> Task: The records below are to be returned exactly as written, minus their pictures.

Saved entries
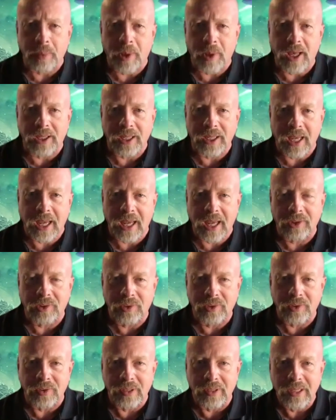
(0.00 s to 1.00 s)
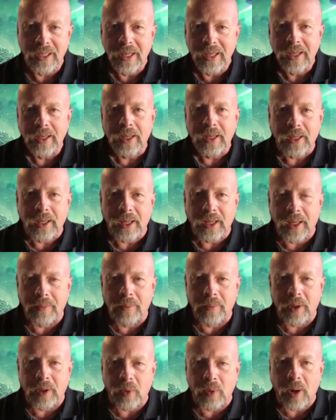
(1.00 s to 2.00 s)
podcast. I'm
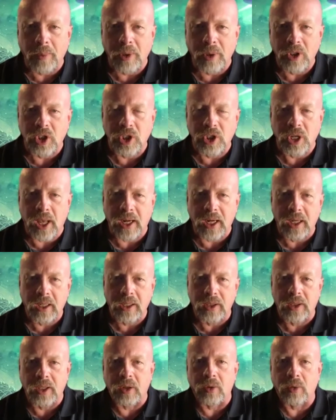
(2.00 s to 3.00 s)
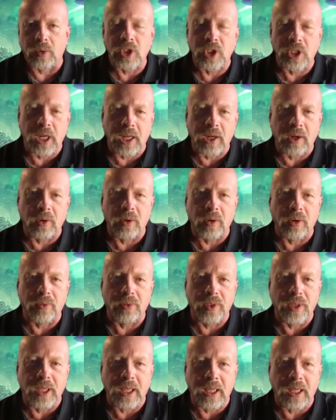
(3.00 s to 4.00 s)
Robert Jeschonek, the originator of
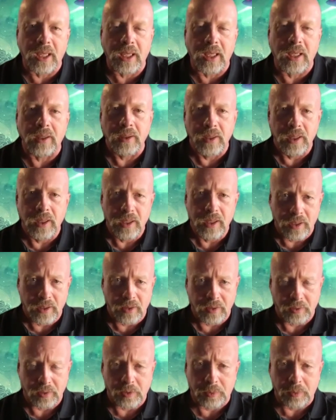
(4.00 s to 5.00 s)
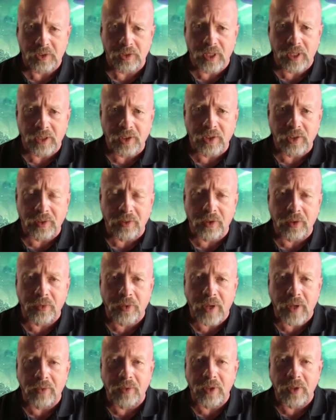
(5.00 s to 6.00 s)
the Space
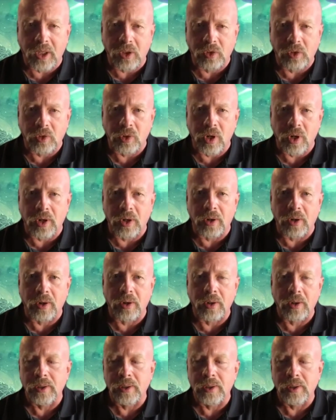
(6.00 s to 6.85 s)
1975 Kickstarter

> Answer to this problem:
(0.00 s to 1.00 s)
(1.00 s to 2.00 s)
podcast. I'm
(2.00 s to 3.00 s)
(3.00 s to 4.00 s)
Robert Jeschonek, the originator of
(4.00 s to 5.00 s)
(5.00 s to 6.00 s)
the Space
(6.00 s to 6.85 s)
1975 Kickstarter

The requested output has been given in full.